Dropbox employs the creator of MyPy but it isn't a creation of dropbox.

Type Systems as Macros http://www.ccs.neu.edu/home/stchang/pubs/ckg-popl2017.pdf

Pluggable Type Systems http://bracha.org/pluggableTypesPosition.pdf

Propositions as Types http://homepages.inf.ed.ac.uk/wadler/papers/propositions-as-...


> Came here to mention MyPy and optional typing, the preferable term Gradual Typing means something distinctly different.

Are you sure that gradual typing is different than what Mypy supports?

The Wikipedia page for gradual typing cites mypy as an example.


The Mypy docstrings specifically state:

> Mypy has a powerful type system with features such as type inference, gradual typing, generics and union types.


The section on gradual typing in PEP 483 seems consistent with this as well.


Do they really insert extra dynamic checks?

Is Sound Gradual Typing Dead? https://news.ycombinator.com/item?id=11041272


It was my understanding that MyPy was purely compile time with no runtime checks. But I could be wrong. Gradual Typing as implemented in the original paper would lead to much much slower code. The weight of a static language bolted onto a dynamic runtime for the worst of both possible worlds. Sufficiently abstract Python code is almost un-typable.

I think eventually we will get there, where one can explore a program in a dynamic language and ship a correctly statically typed one. Types are only the beginning.

I believe you're right that Mypy only offers compile time type checking, but not runtime.

It looks like there are some active projects for runtime type checking in Python and while I don't believe Mypy is related to any of them, enforce [1] looks to also use the same standard type hinting syntax from PEP 484.
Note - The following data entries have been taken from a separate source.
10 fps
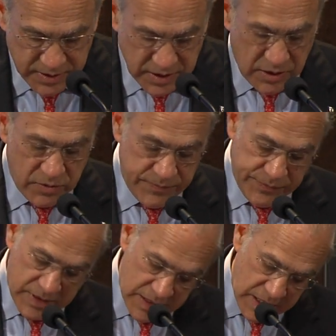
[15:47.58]
So
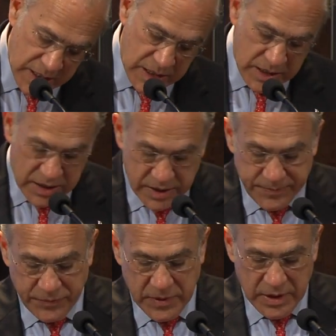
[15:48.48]

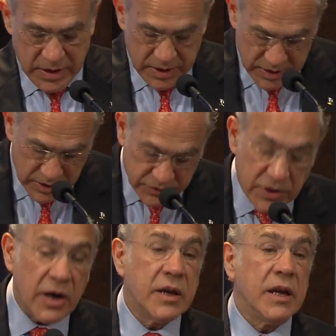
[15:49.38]
you're
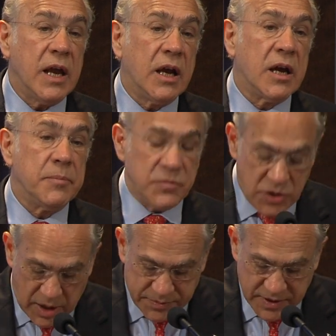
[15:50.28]
talking income,
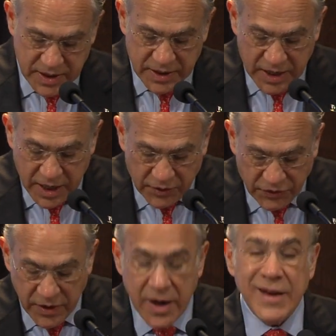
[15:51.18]
jobs, and
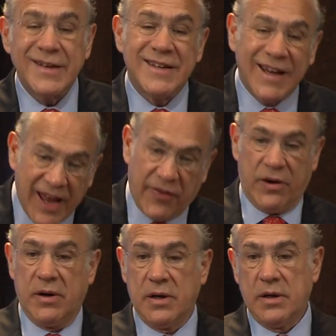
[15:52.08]
health
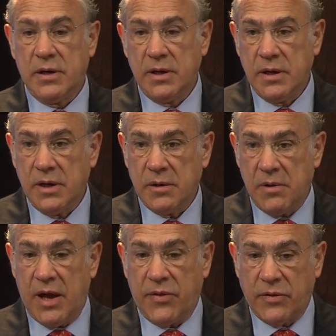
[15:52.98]
together
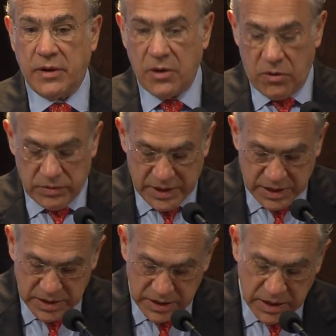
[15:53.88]
rather than
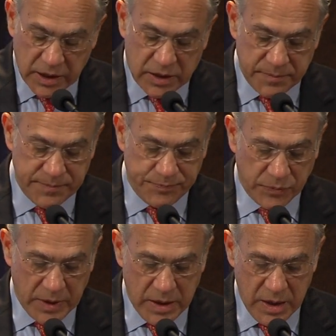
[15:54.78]
only income.
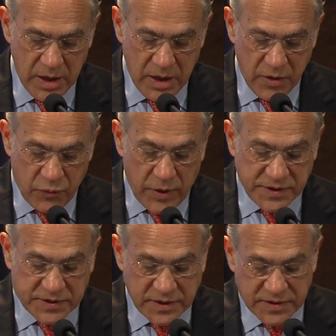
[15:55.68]
For
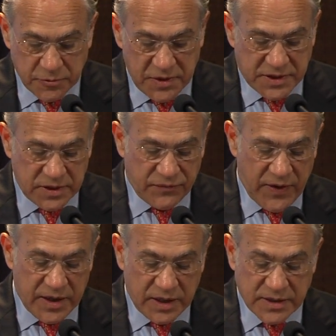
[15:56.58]
instance, recent
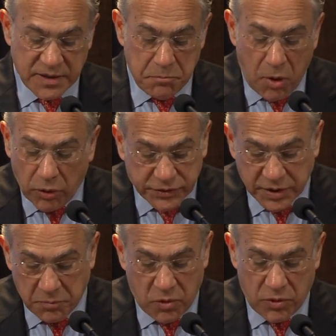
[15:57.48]
findings in
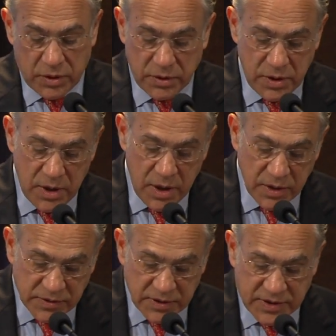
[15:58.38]
Baltimore
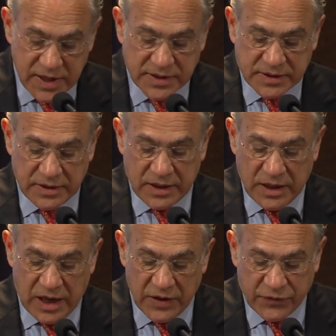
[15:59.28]
suggest
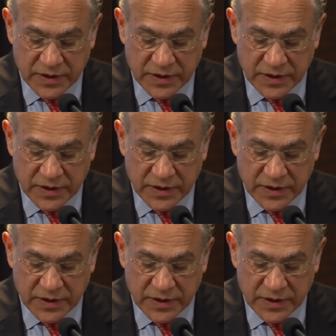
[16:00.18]
that life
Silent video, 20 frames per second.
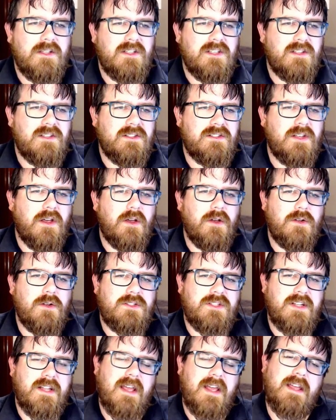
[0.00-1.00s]
So
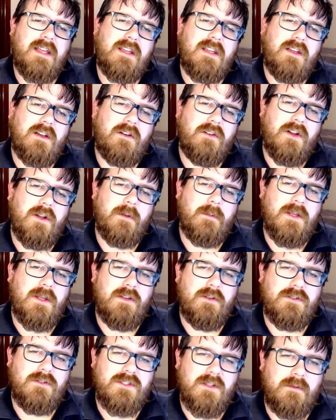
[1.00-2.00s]
today I'm going to be
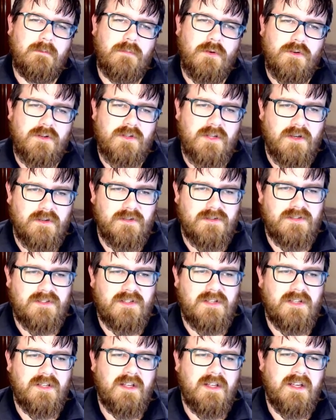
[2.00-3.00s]
using Burnt
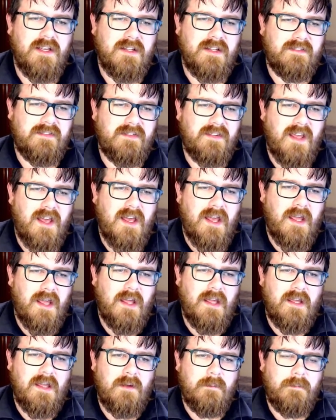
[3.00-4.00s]
Toast. It's
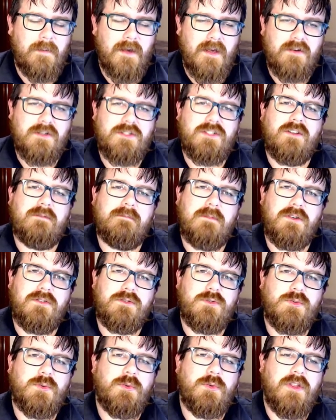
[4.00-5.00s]
a PowerShell
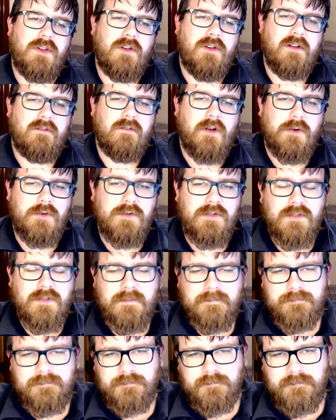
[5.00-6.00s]
module that I wrote.
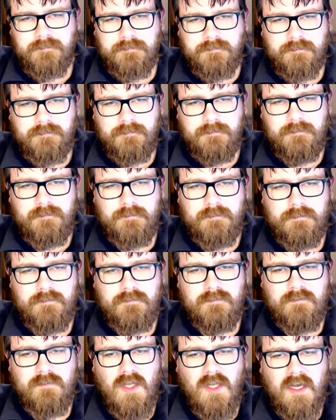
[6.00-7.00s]

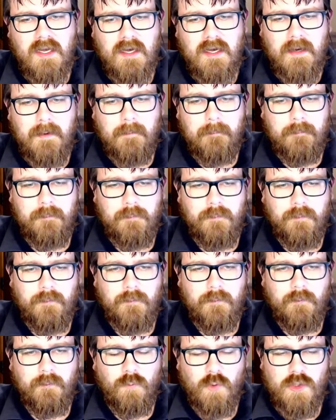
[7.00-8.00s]
Um,
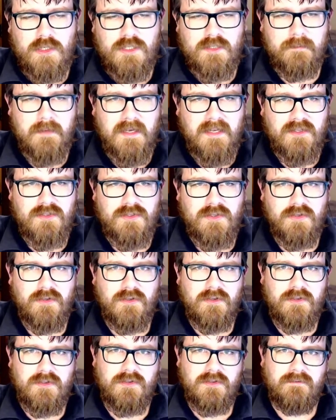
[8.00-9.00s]
which means
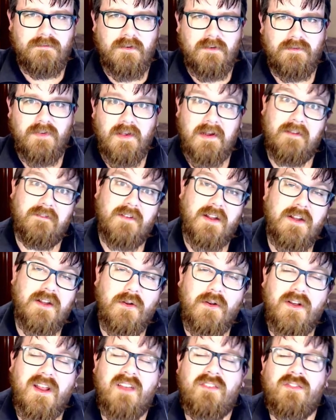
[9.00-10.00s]
you effectively
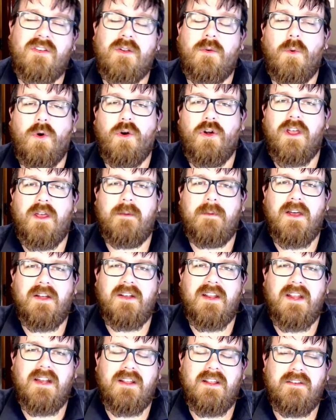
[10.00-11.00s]
don't have to worry
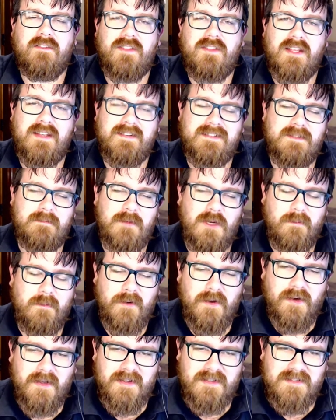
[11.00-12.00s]
about any of the XML
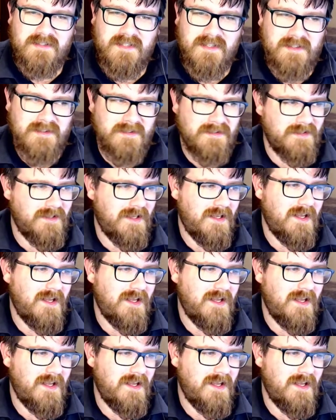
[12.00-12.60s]
behind the scenes.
[1]: https://github.com/RussBaz/enforce

General question for those more experienced than I am with statically typed languages: would Clojure's 'spec' or Elixir's 'dialyzer', or perhaps TypeScript, fit the bill? If not, what's the downside between these what appear to me 'gradually typed' languages/approaches?
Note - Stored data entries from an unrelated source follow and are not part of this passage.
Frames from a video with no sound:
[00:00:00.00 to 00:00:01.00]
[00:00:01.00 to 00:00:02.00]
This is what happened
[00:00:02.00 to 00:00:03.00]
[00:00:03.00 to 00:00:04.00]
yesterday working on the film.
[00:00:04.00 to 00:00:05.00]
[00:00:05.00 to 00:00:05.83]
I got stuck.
To provide some context: my first experience with static (or rather explicit?) typing was TypeScript, and I really liked what I saw.
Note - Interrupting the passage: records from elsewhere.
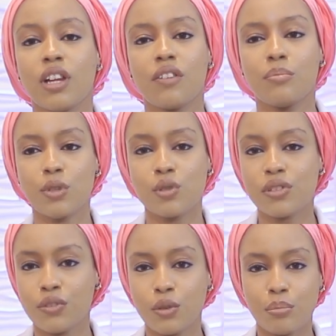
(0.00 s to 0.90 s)
you love
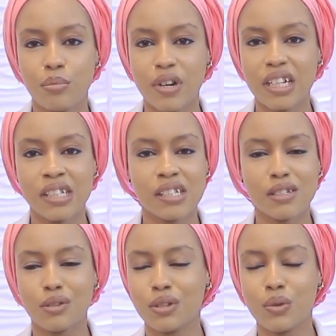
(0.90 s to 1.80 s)
beautiful
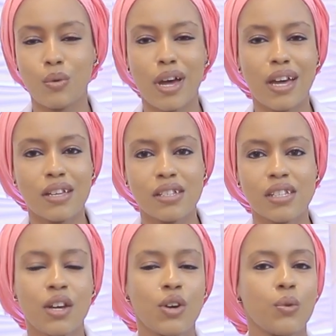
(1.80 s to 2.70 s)
prints,
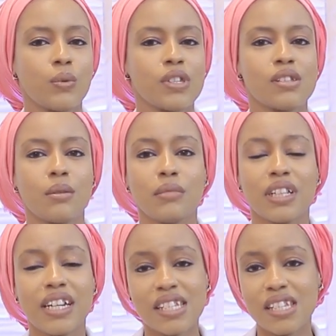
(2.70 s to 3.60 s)
underwears with some
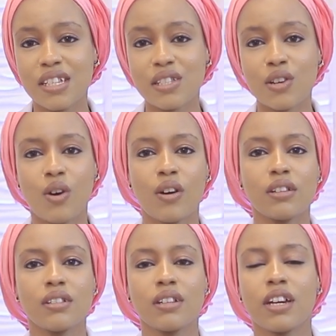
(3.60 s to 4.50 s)
laces
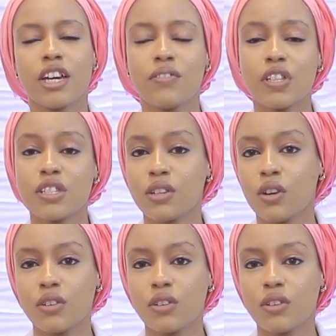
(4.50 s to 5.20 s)
on, if it's not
That's how I write in Julia. Start with an algorithm with no types and eventually introduce type contraints everywhere, and even adding new types.

I know it's not a favorite lang around here but this is exactly what modern php is.

How exactly does modern php (not Hack or another vm) let you "start dynamic and end statically"?


is checking and throwing type errors at runtime, not compile time.

Hate to be that guy but, Flow for JS is something like that. You can optionally enable it and even enable/disable it in certain files, functions, lines, etc.

The author's ideal language seems to also describe TypeScript https://eng.lyft.com/typescript-at-lyft-64f0702346ea

That is optional typing. The author is talking about gradual or progressive typing.

But he mentions he wishes he could start dynamically and end statically. By enabling Flow at the end, don't you basically achieve that? You can also enable it progressively for files as you move on, and still rapidly prototype without it. In fact, unless I'm mistaken I believe it's "opt-in" by default, ie. Flow won't scan the file unless you include the special comment keyword at the top of the file.

Could you explain the difference? I though TypeScript was a good example of gradual typing.

Can't a compiler be created to traverse the AST, locate all operations performed on the variable and infer the narrowest type definition that allows for all of those operations, and then enforce at compile time?

Edit: example to further clarify what I meant (it's a bit more than type inference at initial assignment)

    var x = readUserInput(); // narrow down: string, int, double
    x += y; // if y is also a user input, no change
    x += 1; // narrow down to int, double
    p = x % 2; // narrow down to int

You're describing type inference.

An example is Crystal; [edited] example from the website:

  if rand(2) > 0
    my_string = "hello world"
  puts my_string.upcase


  $ crystal hello_world.cr
  Error in hello_world.cr:4: undefined method 'upcase' for Nil (compile-time type is (String | Nil))

I edited my comment to explain further -- I'm talking about going beyond the initial assignment...

This is a well explored area. Wikipedia article is short but has some good references [0].

Languages like Haskell, OCaml, F#, and Elm use global type inference.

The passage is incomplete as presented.